La polémica se radicalizó con la caída de la Monarquía (1931). La primera Diputación republicana inició su mandato con una política de izquierdas para el campo. En primer lugar resolvió el expediente promovido por el ayuntamiento de Murillo el Fruto, al que concedió permiso para incautarse de todos los terrenos comunales y llevar a cabo una distribución más justa entre todos los vecinos. En Carcastillo, Caparroso, Cáseda, Pitillas, Beire, Falces… sucedía otro tanto. Previamente la Diputación autorizaba los trabajos de deslinde, como ordenaba el reglamento de 1928, para conocer antes del nuevo reparto las usurpaciones cometidas contra la propiedad comunal. Este punto era demasiado delicado para que no obligara en ocasiones a concentrar las fuerzas de la guardia civil por temor a tumultos durante las mediciones o en la adjudicación de las nuevas parcelas. Como resultado de una consulta a los pueblos, la primera Diputación republicana modificó también las condiciones para tener derecho a parcela en favor de las familias más pobres. Las nuevas disposiciones, (noviembre de 1932) daban preferencia a familias de más de ocho hijos, a viudas, ancianos, huérfanos, ciegos… Pero los terrenos comunales apenas llegaban en ciertos pueblos de la Ribera para complacer todas las solicitudes. Los ayuntamientos habían hecho lo posible para aliviar la situación de pobreza y miseria en que vivía gran parte de Navarra, en especial la del Sur.
La Ley de Reforma Agraria* de septiembre de 1932 intentó recuperar las tierras municipales que fueron vendidas de forma irregular en el siglo XIX, pero no entró en vigor en Navarra. Al abrigo de la guerra civil, los roturadores volvieron a introducirse en el comunal y la Diputación ordenó a los alcaldes, en noviembre de 1936, que llevasen a cabo la más estricta vigilancia de sus comunes con el fin de evitar nuevas roturaciones y el cerramiento de sus helechales. De todas maneras la privatización del comunal prosiguió en años sucesivos. Las transacciones entre ayuntamientos y particulares ha sido, en las décadas de 1970-1980, la fórmula de arreglo para viejos problemas de tierras en disputa, con la consiguiente pérdida de comunal a lo largo del siglo XX. En otros casos el paso del tiempo confirmó el derecho de propiedad.

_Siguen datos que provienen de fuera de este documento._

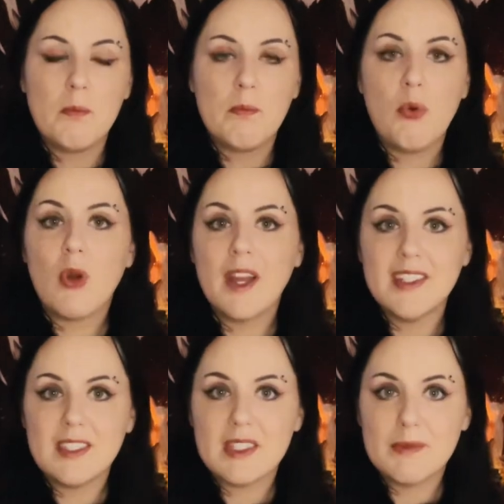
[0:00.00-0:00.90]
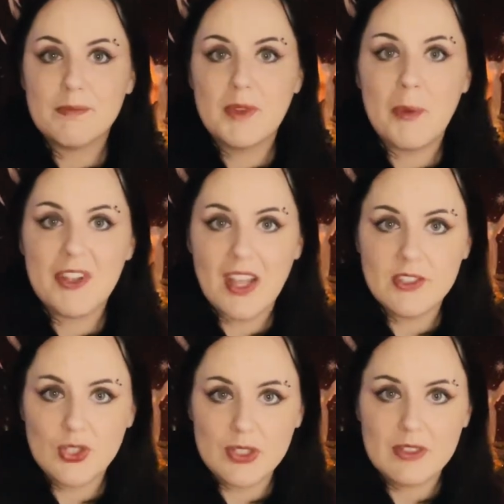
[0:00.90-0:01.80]
pour into the
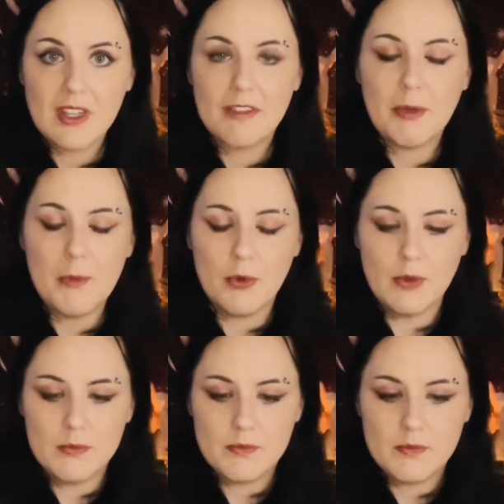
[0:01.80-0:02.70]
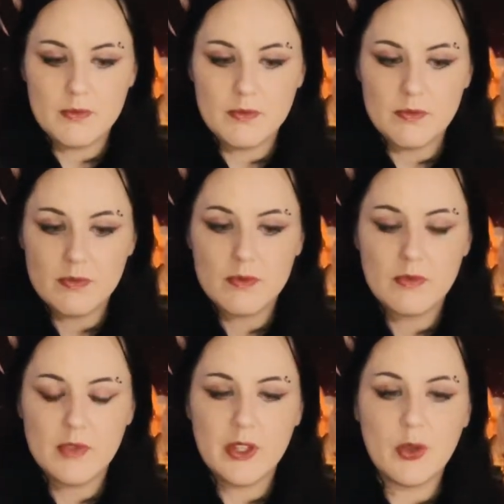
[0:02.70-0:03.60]
potential of people.
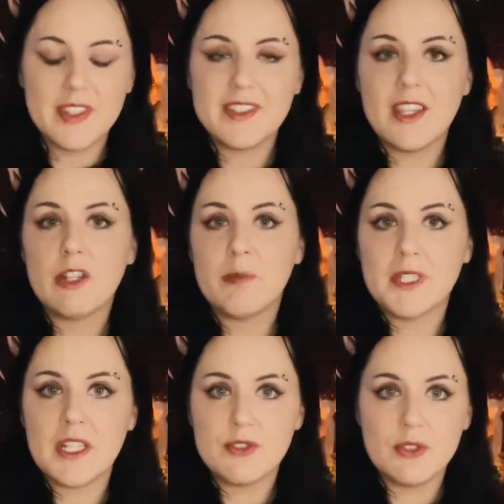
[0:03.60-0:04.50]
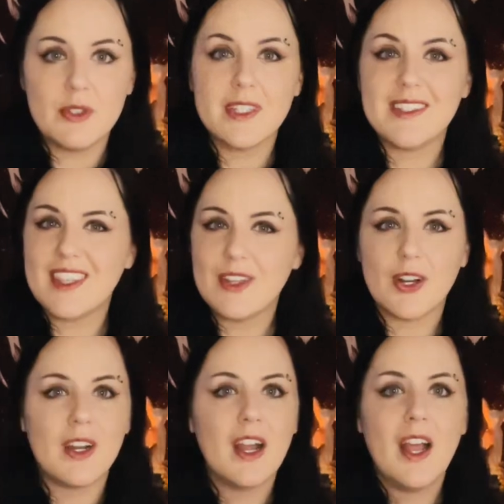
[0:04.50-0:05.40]
You could see their potential. You could see
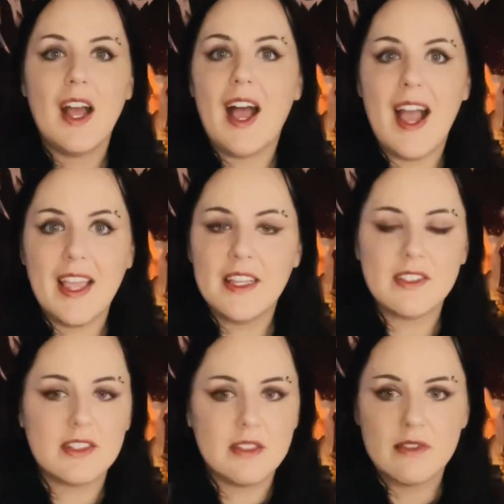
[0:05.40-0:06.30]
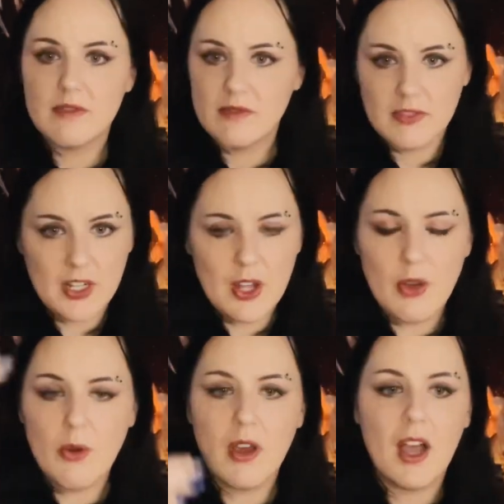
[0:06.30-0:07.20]
their highest, you
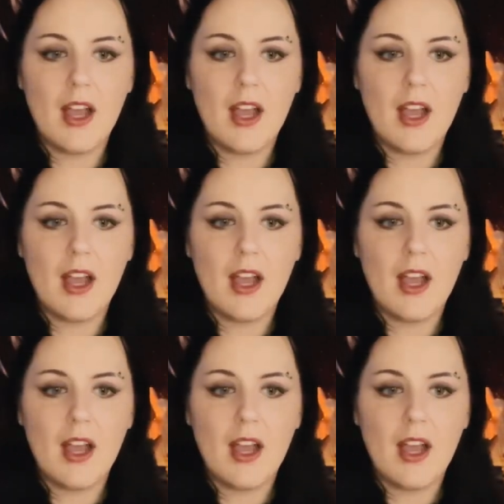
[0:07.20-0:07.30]
know,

Si bien las cifras pueden globalmente ser engañosas, el 45,10% del territorio foral tenía el carácter de comunal en 1982. Estas tierras municipales se hallan en sus tres cuartas partes sin deslindar y no habían sido inscritas en el registro de la Propiedad. A la dejadez o a los intereses de los mismos corporativos para con sus comunes hay que cargar buena cuenta de su merma.
La Ley Foral de Comunales de 28.5.1986 estableció un nuevo sistema de prioridades en el aprovechamiento, de acuerdo con la situación laboral, ingresos y condiciones de residencia de los vecinos; en última instancia, permitía la subasta pública del arrendamiento de las tierras de cultivo y pasto e, incluso, el aprovechamiento directo por el municipio o concejo.